Definire un’organizzazione della pubblica amministrazione più semplice, meno costosa e in grado di dare risposte ai bisogni delle comunità locali. Questi sono gli obiettivi in un accordo interistituzionale tra il Governo, rappresentato dai Ministri Madia e Lanzetta e dal sottosegretario Rughetti, l’Anci, l’Upi e la Conferenza delle regioni rappresentate dal sindaco di Torino Piero Fassino, dal presidente della regione Emilia Romagna Vasco Errani e dal presidente della provincia di Terni Feliciano Polli.

Il documento lancia un’alleanza istituzionale per riformare la pubblica amministrazione, attraverso la condivisione, tra Governo e autonomie, di punti e obiettivi da raggiungere insieme nei vari livelli e organismi dello Stato.

L’intesa prevede il ripensamento dell’organizzazione delle pubbliche amministrazioni territoriali e nazionali sul territorio e la valorizzazione del capitale umano quale elemento vitale della capacità della p.a. di dare risposte certe in tempi rapidi.

Tra le priorità vi sono: la mobilità intercompartimentale, la staffetta generazionale, pochi parametri e limiti alla spesa per il personale, l’adozione di un sistema di regole per il personale che coinvolga anche le società partecipate, la realizzazione di un “mercato” organico della dirigenza su base territoriale, che implichi anche  un intervento sulla disciplina dei segretari comunali e provinciali, il ripensamento del sistema di accesso e norme tendenzialmente uniformi per tutti i soggetti che compongono la p.a. nel suo complesso, la semplificazione per crescere, ridefinire e rendere semplici le procedure, la digitalizzazione come unica forma di dialogo fra p.a., cittadini ed imprese, l’open data e la trasparenza come elementi centrali dell’azione amministrativa.
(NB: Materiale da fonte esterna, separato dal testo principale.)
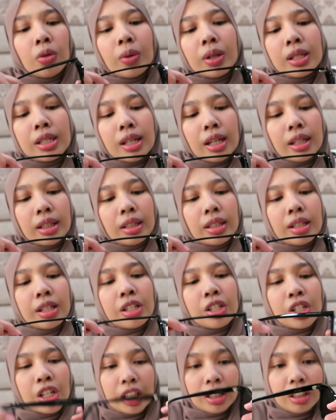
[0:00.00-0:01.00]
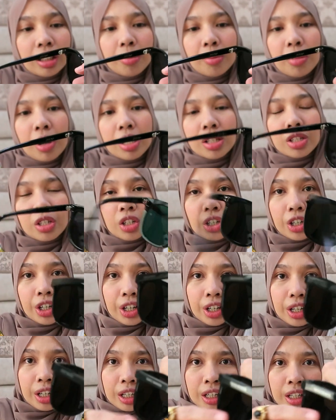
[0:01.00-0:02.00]
what's that? Gentle
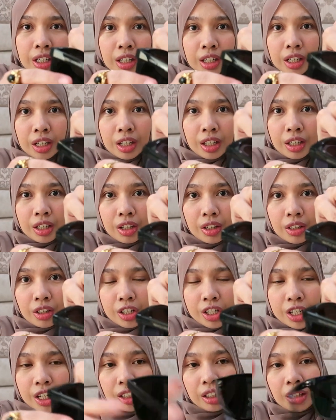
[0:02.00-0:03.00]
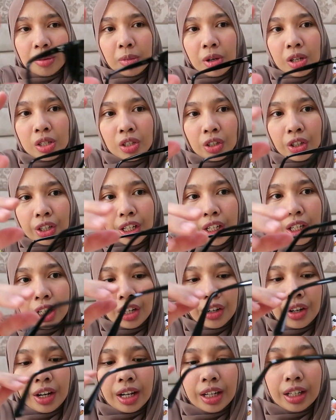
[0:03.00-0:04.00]
Monster. Another Gentle Monster
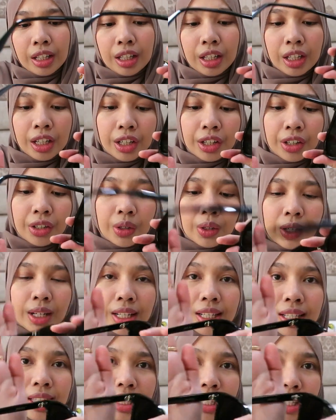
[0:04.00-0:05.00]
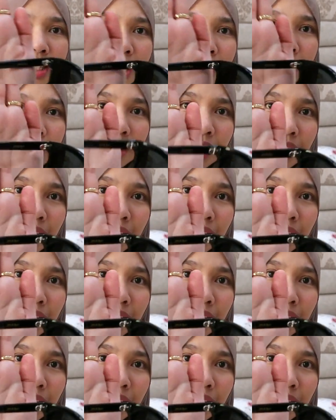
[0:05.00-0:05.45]
here. And here you can see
“Coniugare i tempi della pubblica amministrazione con i tempi in cui opera quotidianamente la società, in un’ottica di semplificazione, flessibilità organizzativa e di un alleggerimento degli adempimenti normativi”. Così il presidente dell’Anci, Piero Fassino, parlando a margine dell’accordo sulla riforma della p.a., sottoscritto ieri.